* _Exercise details_: When you write out the listing below, keep each word exactly as it stands and drop the pictures.
= = = = = = =
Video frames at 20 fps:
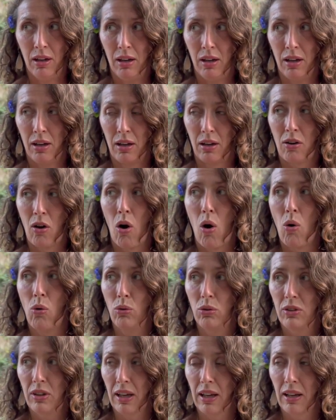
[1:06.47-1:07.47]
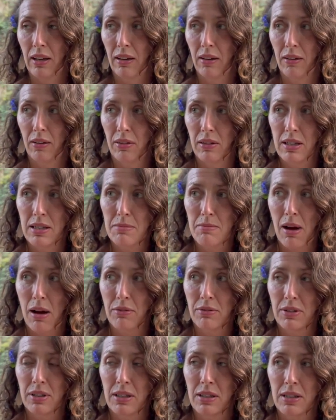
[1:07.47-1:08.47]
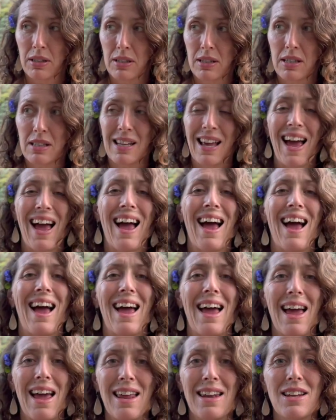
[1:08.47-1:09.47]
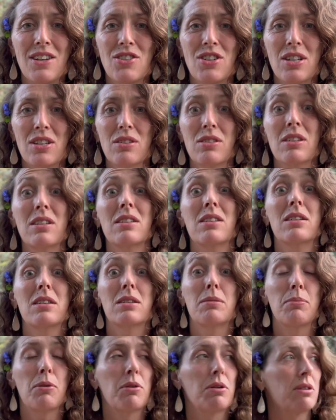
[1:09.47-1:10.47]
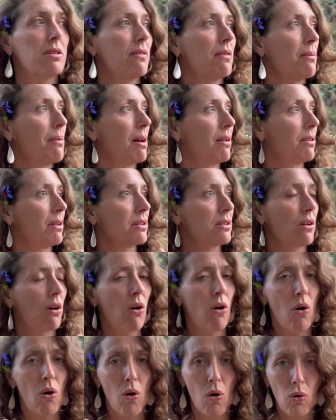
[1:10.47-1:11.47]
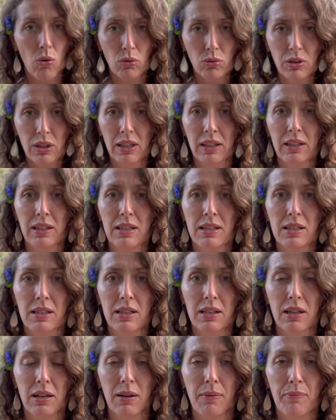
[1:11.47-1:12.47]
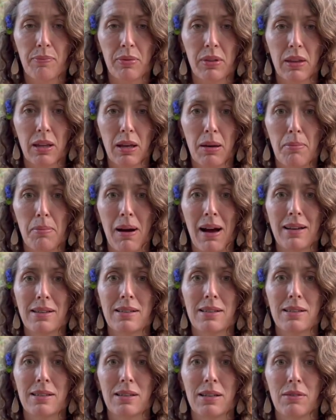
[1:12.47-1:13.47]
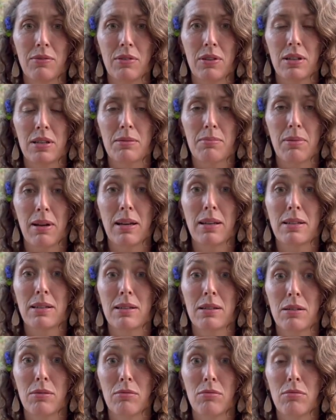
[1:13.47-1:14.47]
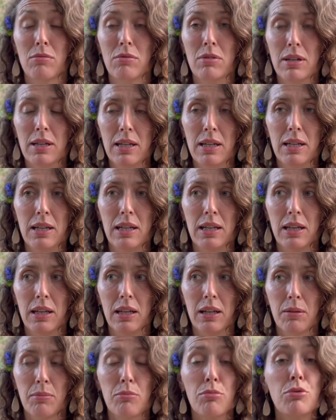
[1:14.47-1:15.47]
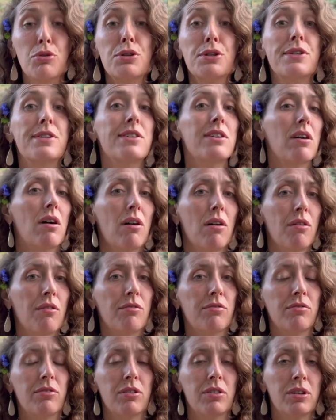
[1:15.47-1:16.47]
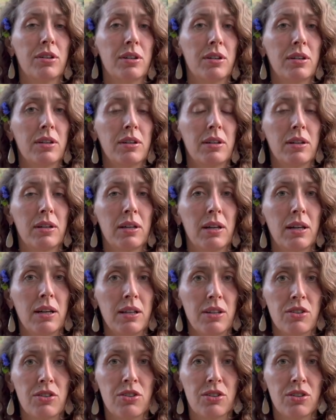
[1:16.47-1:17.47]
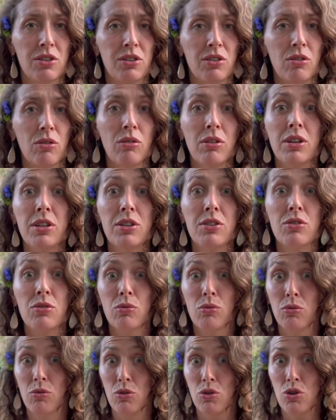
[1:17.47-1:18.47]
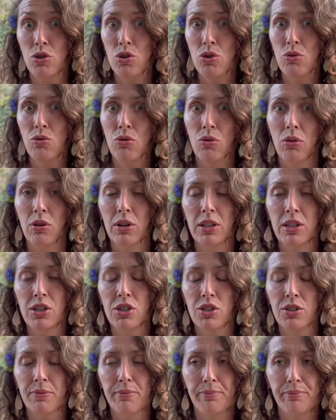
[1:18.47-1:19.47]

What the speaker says: like holding these mountains, these energies, the spirits of the mountains are holding this capacity for this place to really preserve ancient knowledge or new knowledge.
= = = = = = =
* _Result of the exercise_:
Video frames at 20 fps:
[1:06.47-1:07.47]
[1:07.47-1:08.47]
[1:08.47-1:09.47]
[1:09.47-1:10.47]
[1:10.47-1:11.47]
[1:11.47-1:12.47]
[1:12.47-1:13.47]
[1:13.47-1:14.47]
[1:14.47-1:15.47]
[1:15.47-1:16.47]
[1:16.47-1:17.47]
[1:17.47-1:18.47]
[1:18.47-1:19.47]

What the speaker says: like holding these mountains, these energies, the spirits of the mountains are holding this capacity for this place to really preserve ancient knowledge or new knowledge.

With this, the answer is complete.